WHAT THE TASK ASKS →
A word-for-word copy of the listing is required, and it must contain no pictures.

##### INPUT MATERIAL

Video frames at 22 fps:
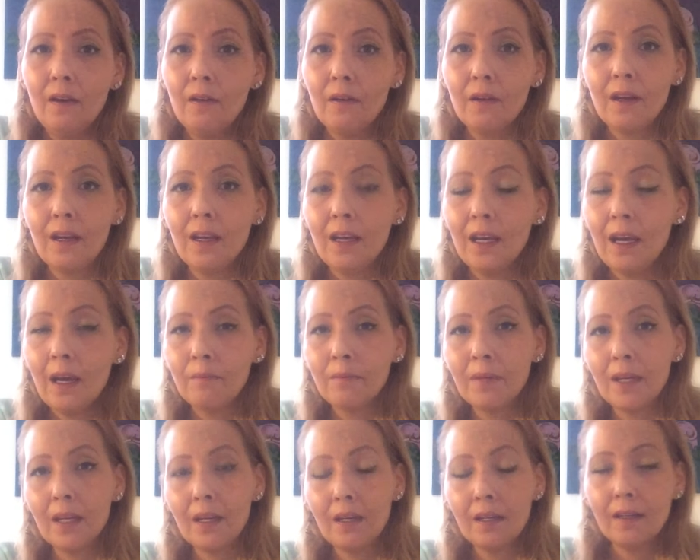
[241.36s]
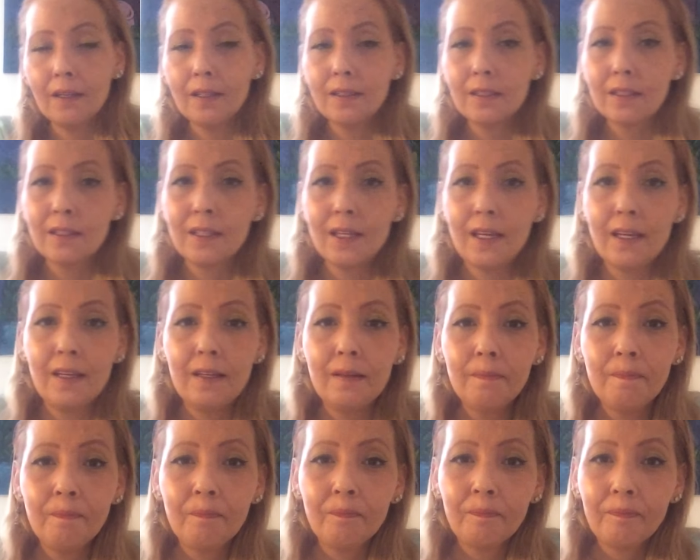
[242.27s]
Okay, I'm getting insane.
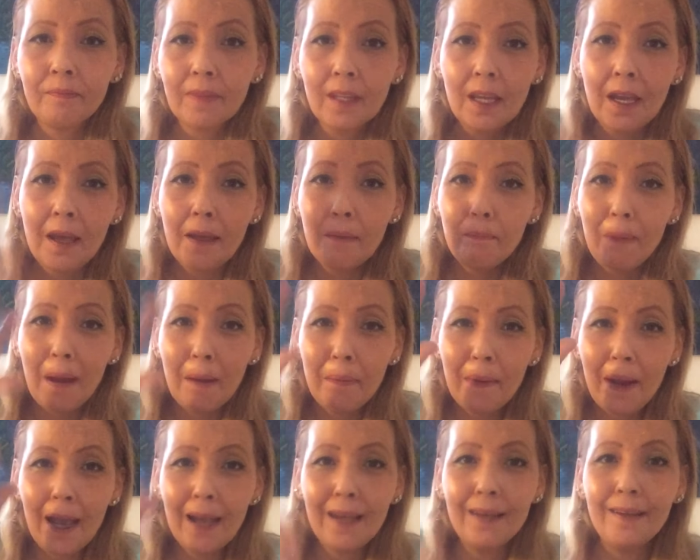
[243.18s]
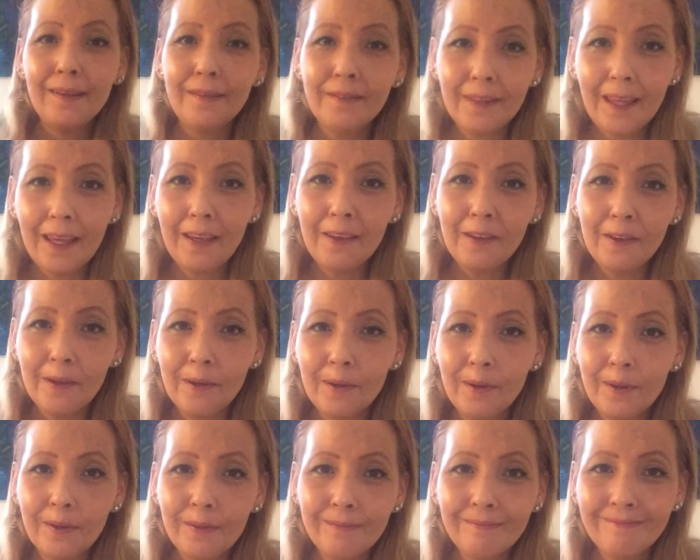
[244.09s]
Bye bye. Thank
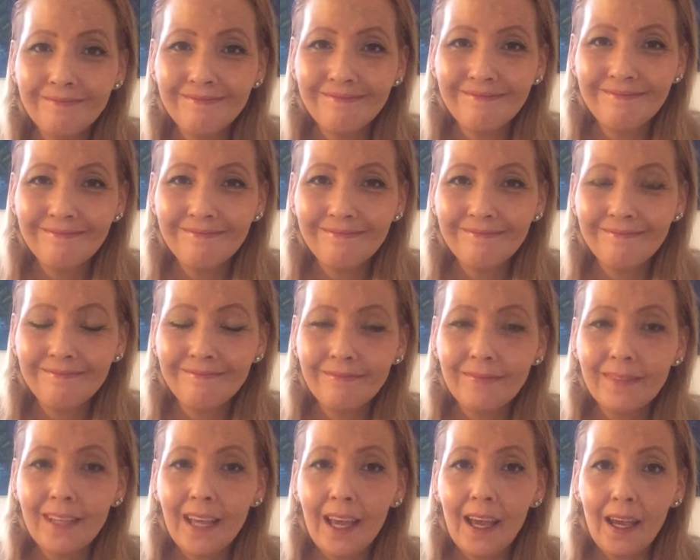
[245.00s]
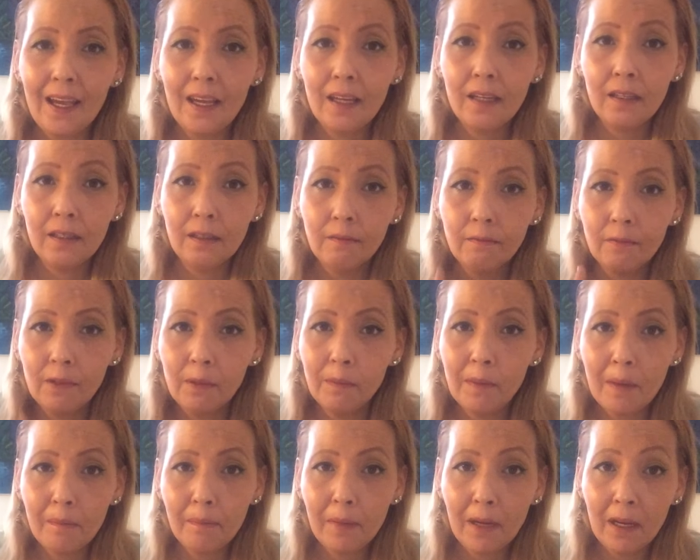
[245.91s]
you. And
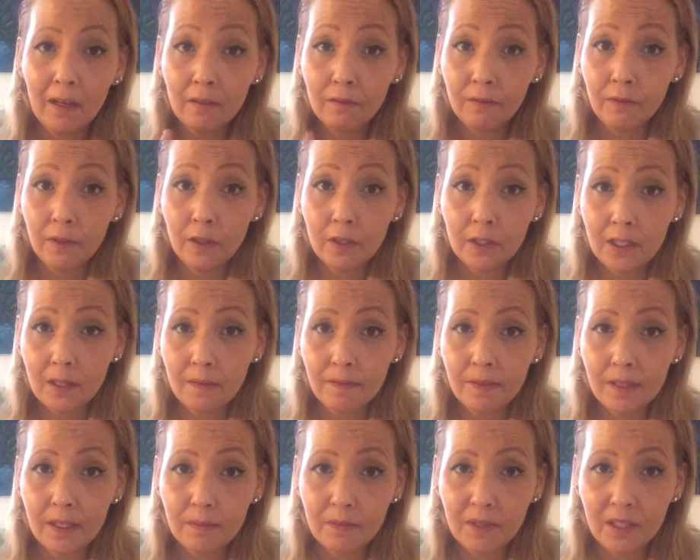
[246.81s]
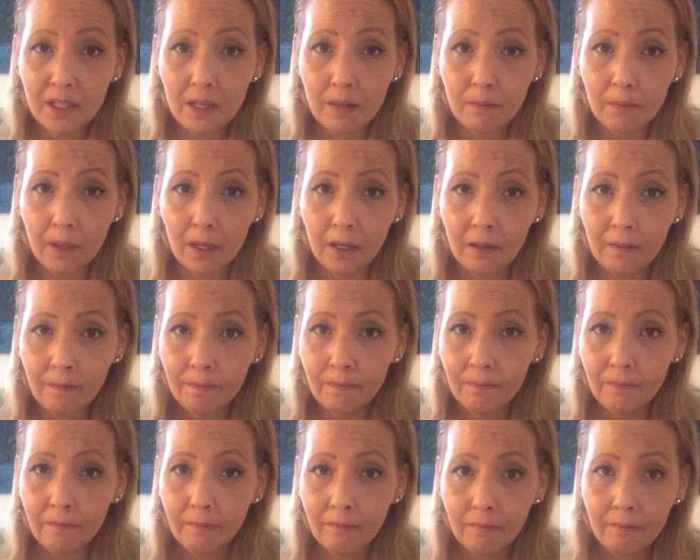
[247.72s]
remember, 1st of September.
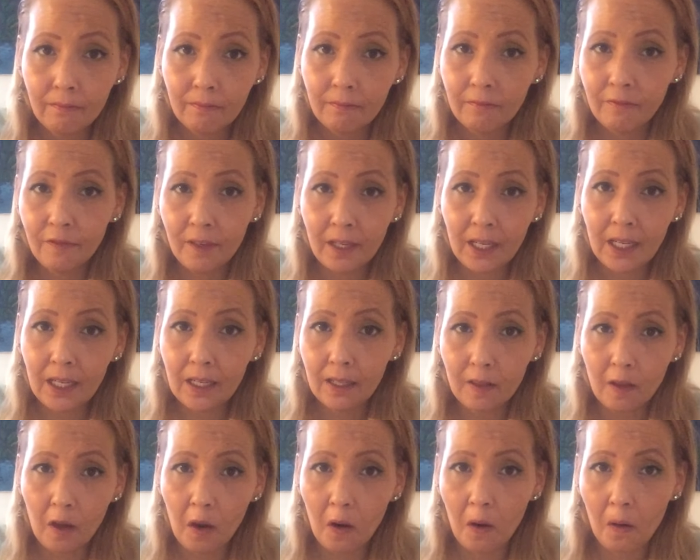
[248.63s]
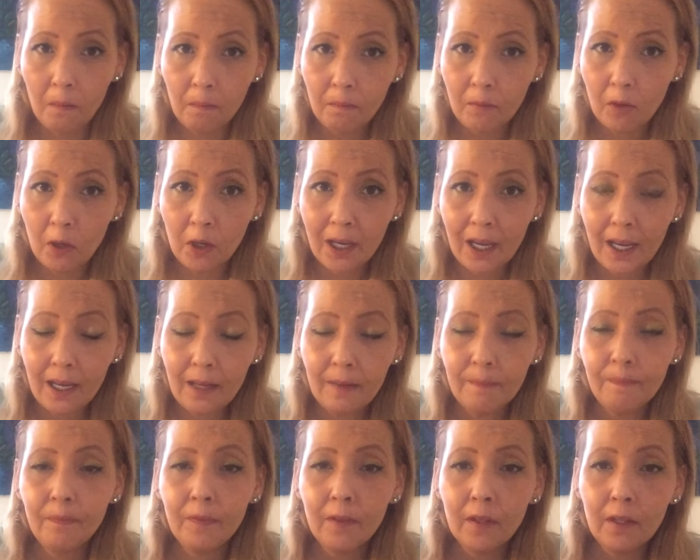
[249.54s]
Finito, okay?
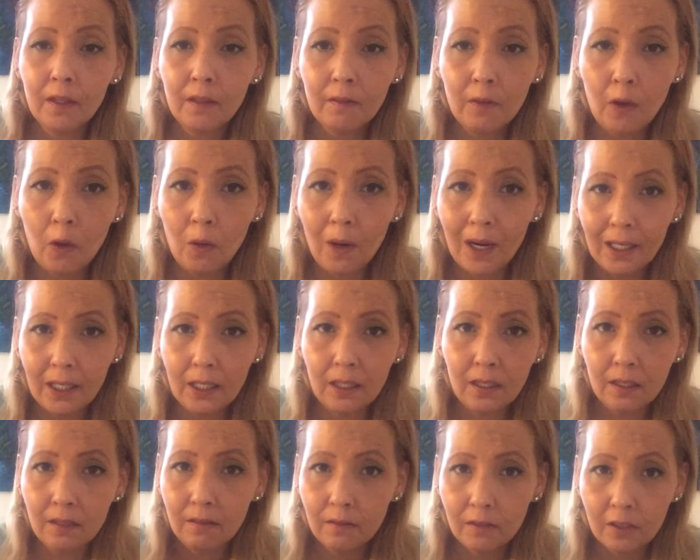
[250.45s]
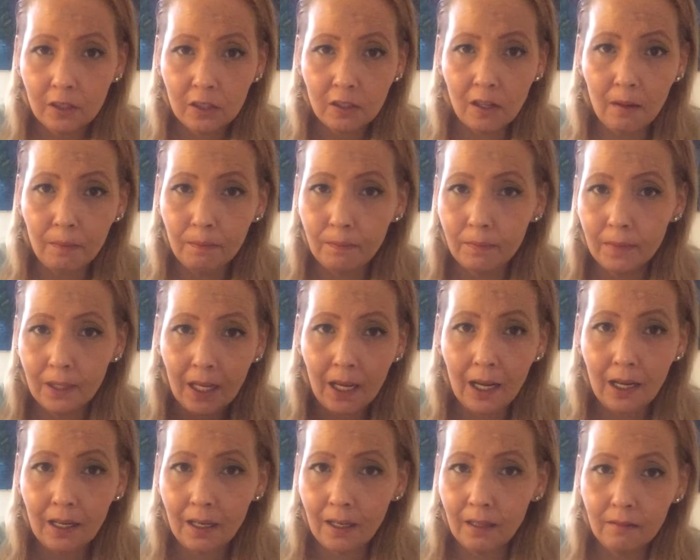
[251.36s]
Wadi, stop,
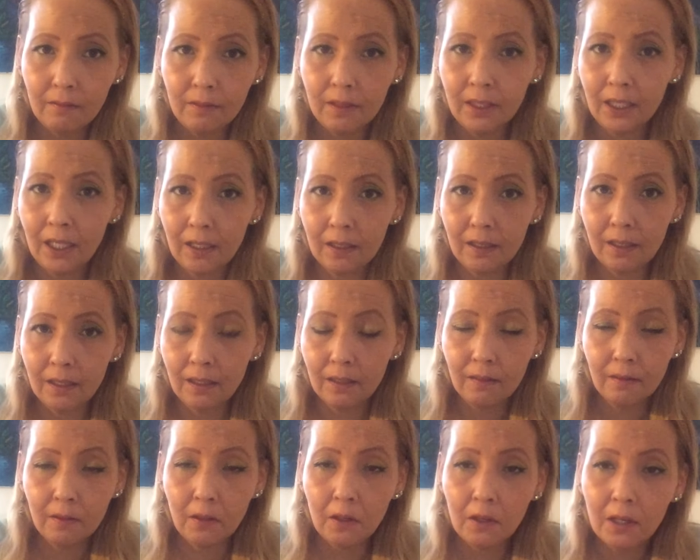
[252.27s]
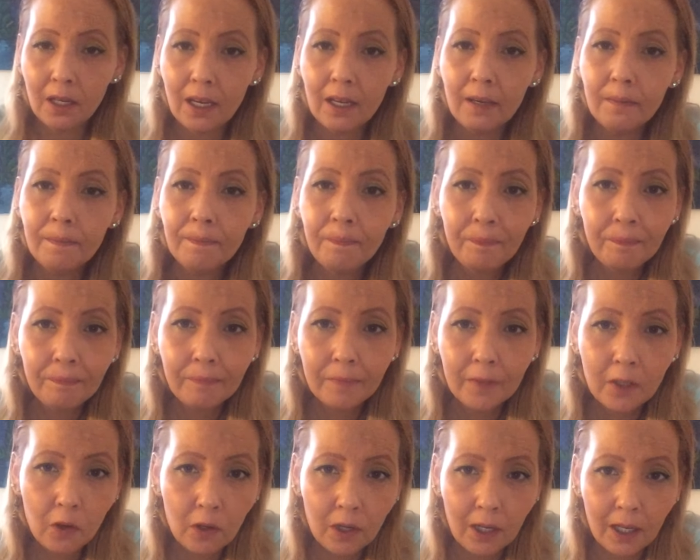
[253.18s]
nada, niente, okay?
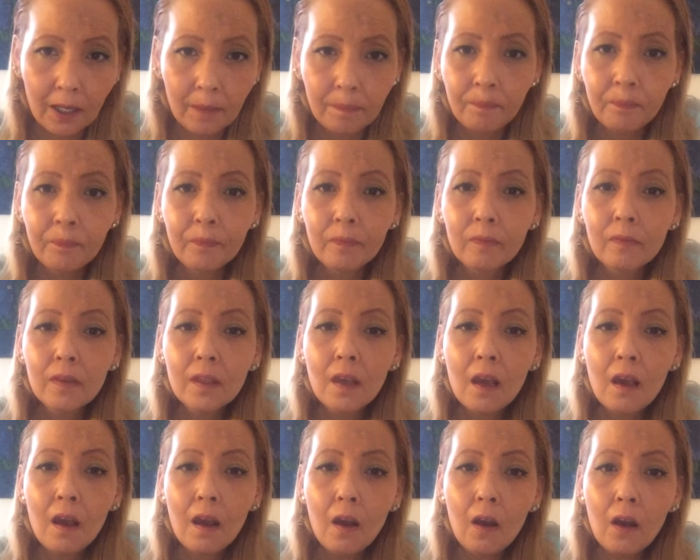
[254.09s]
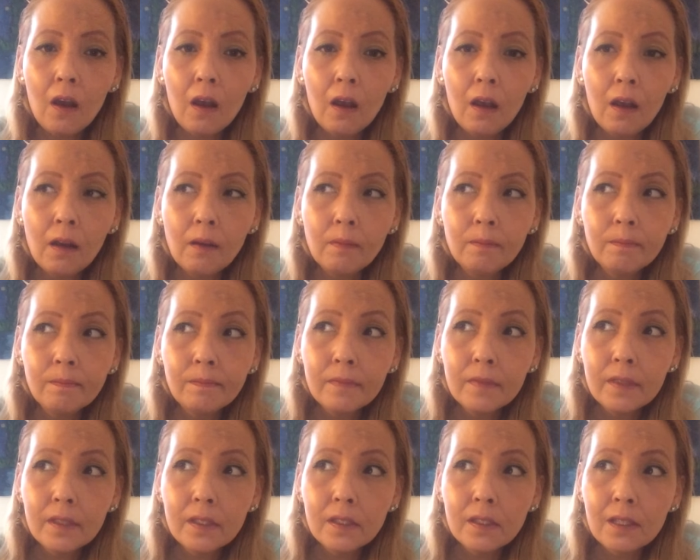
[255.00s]
Okay. Um,
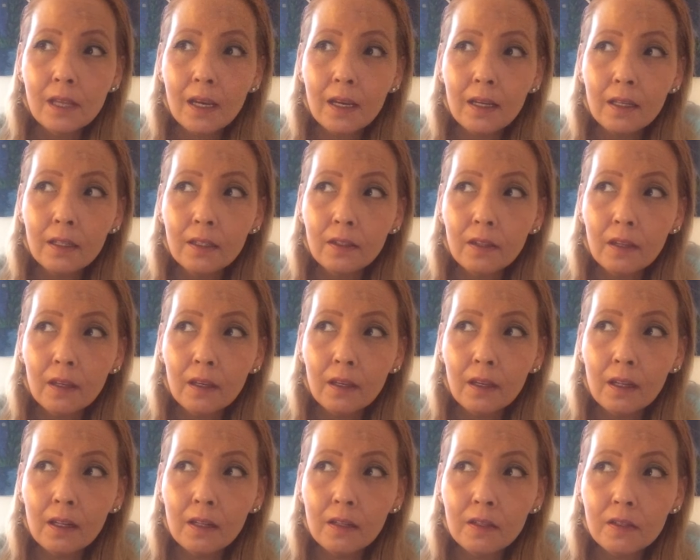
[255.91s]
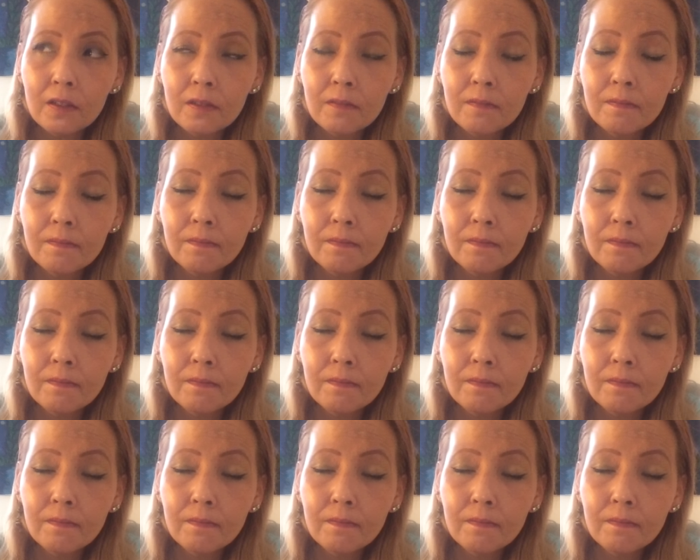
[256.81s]
is there anything else?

##########

RESPONSE BELOW →
Video frames at 22 fps:
[241.36s]
[242.27s]
Okay, I'm getting insane.
[243.18s]
[244.09s]
Bye bye. Thank
[245.00s]
[245.91s]
you. And
[246.81s]
[247.72s]
remember, 1st of September.
[248.63s]
[249.54s]
Finito, okay?
[250.45s]
[251.36s]
Wadi, stop,
[252.27s]
[253.18s]
nada, niente, okay?
[254.09s]
[255.00s]
Okay. Um,
[255.91s]
[256.81s]
is there anything else?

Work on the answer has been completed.